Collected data
++++++

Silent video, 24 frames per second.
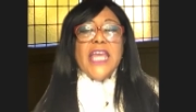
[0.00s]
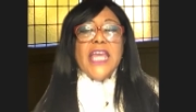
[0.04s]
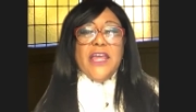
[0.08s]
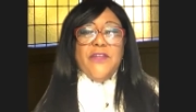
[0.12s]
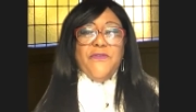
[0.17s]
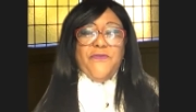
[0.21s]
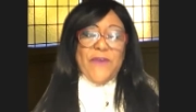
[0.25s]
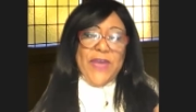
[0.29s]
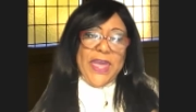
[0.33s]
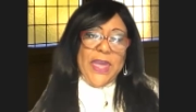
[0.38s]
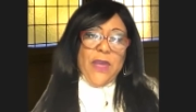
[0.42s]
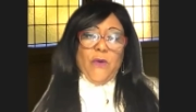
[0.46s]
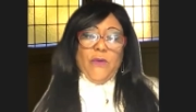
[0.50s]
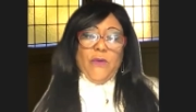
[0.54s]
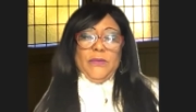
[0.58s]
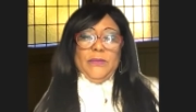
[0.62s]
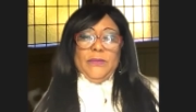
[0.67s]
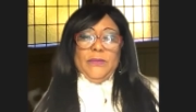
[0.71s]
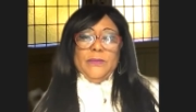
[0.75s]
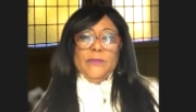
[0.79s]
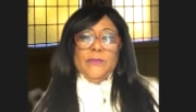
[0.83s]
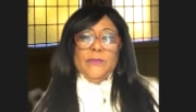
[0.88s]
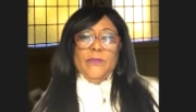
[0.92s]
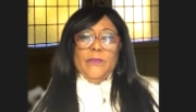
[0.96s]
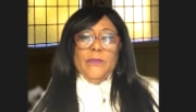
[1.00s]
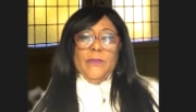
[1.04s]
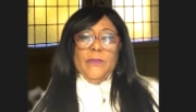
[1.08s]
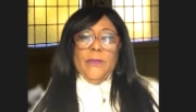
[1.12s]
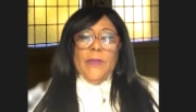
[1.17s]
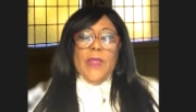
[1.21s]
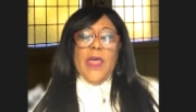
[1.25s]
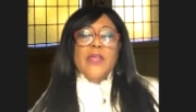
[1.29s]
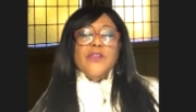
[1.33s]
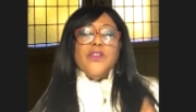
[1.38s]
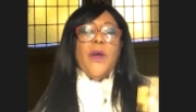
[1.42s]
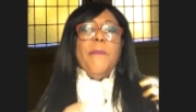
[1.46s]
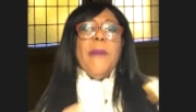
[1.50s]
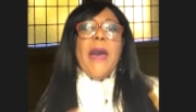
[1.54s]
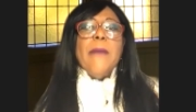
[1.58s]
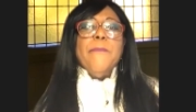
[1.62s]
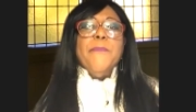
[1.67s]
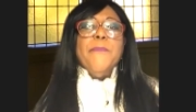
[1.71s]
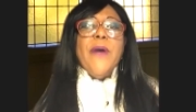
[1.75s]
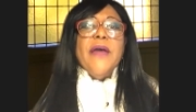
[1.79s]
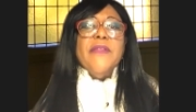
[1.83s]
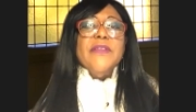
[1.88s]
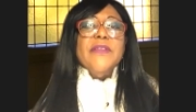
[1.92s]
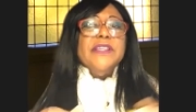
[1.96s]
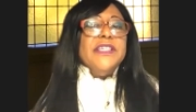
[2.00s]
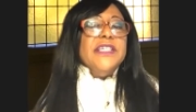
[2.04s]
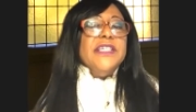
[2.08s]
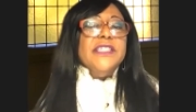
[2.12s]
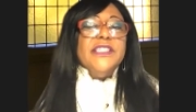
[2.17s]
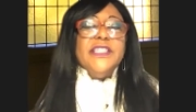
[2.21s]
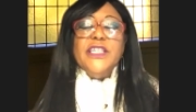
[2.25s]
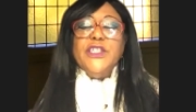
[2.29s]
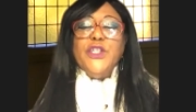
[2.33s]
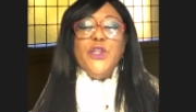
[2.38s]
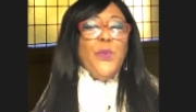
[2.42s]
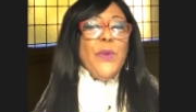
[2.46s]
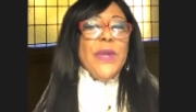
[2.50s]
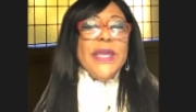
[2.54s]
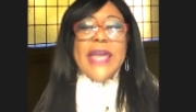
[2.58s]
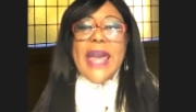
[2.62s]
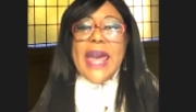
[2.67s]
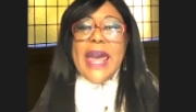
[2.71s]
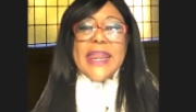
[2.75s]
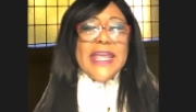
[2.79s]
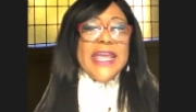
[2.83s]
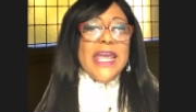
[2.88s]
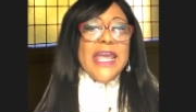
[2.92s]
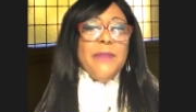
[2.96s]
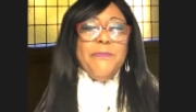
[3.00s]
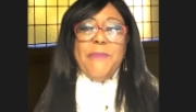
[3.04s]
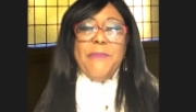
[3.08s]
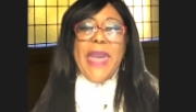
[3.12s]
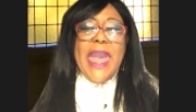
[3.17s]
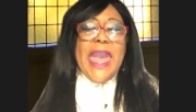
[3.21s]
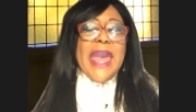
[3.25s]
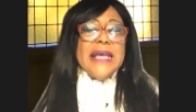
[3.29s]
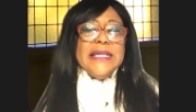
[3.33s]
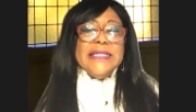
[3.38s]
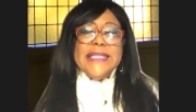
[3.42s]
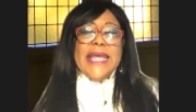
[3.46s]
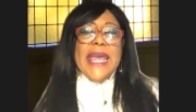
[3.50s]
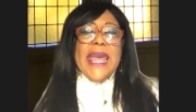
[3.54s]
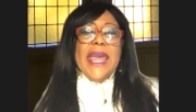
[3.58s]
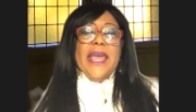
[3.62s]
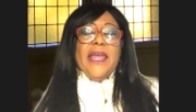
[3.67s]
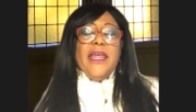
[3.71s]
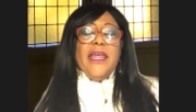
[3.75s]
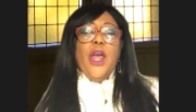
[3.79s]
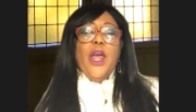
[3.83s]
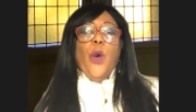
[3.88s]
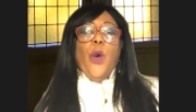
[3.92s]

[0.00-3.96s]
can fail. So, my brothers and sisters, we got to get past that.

++++++

* Exercise
Print all records verbatim, excluding pictures.

* Result for this task
Silent video, 24 frames per second.
[0.00s]
[0.04s]
[0.08s]
[0.12s]
[0.17s]
[0.21s]
[0.25s]
[0.29s]
[0.33s]
[0.38s]
[0.42s]
[0.46s]
[0.50s]
[0.54s]
[0.58s]
[0.62s]
[0.67s]
[0.71s]
[0.75s]
[0.79s]
[0.83s]
[0.88s]
[0.92s]
[0.96s]
[1.00s]
[1.04s]
[1.08s]
[1.12s]
[1.17s]
[1.21s]
[1.25s]
[1.29s]
[1.33s]
[1.38s]
[1.42s]
[1.46s]
[1.50s]
[1.54s]
[1.58s]
[1.62s]
[1.67s]
[1.71s]
[1.75s]
[1.79s]
[1.83s]
[1.88s]
[1.92s]
[1.96s]
[2.00s]
[2.04s]
[2.08s]
[2.12s]
[2.17s]
[2.21s]
[2.25s]
[2.29s]
[2.33s]
[2.38s]
[2.42s]
[2.46s]
[2.50s]
[2.54s]
[2.58s]
[2.62s]
[2.67s]
[2.71s]
[2.75s]
[2.79s]
[2.83s]
[2.88s]
[2.92s]
[2.96s]
[3.00s]
[3.04s]
[3.08s]
[3.12s]
[3.17s]
[3.21s]
[3.25s]
[3.29s]
[3.33s]
[3.38s]
[3.42s]
[3.46s]
[3.50s]
[3.54s]
[3.58s]
[3.62s]
[3.67s]
[3.71s]
[3.75s]
[3.79s]
[3.83s]
[3.88s]
[3.92s]

[0.00-3.96s]
can fail. So, my brothers and sisters, we got to get past that.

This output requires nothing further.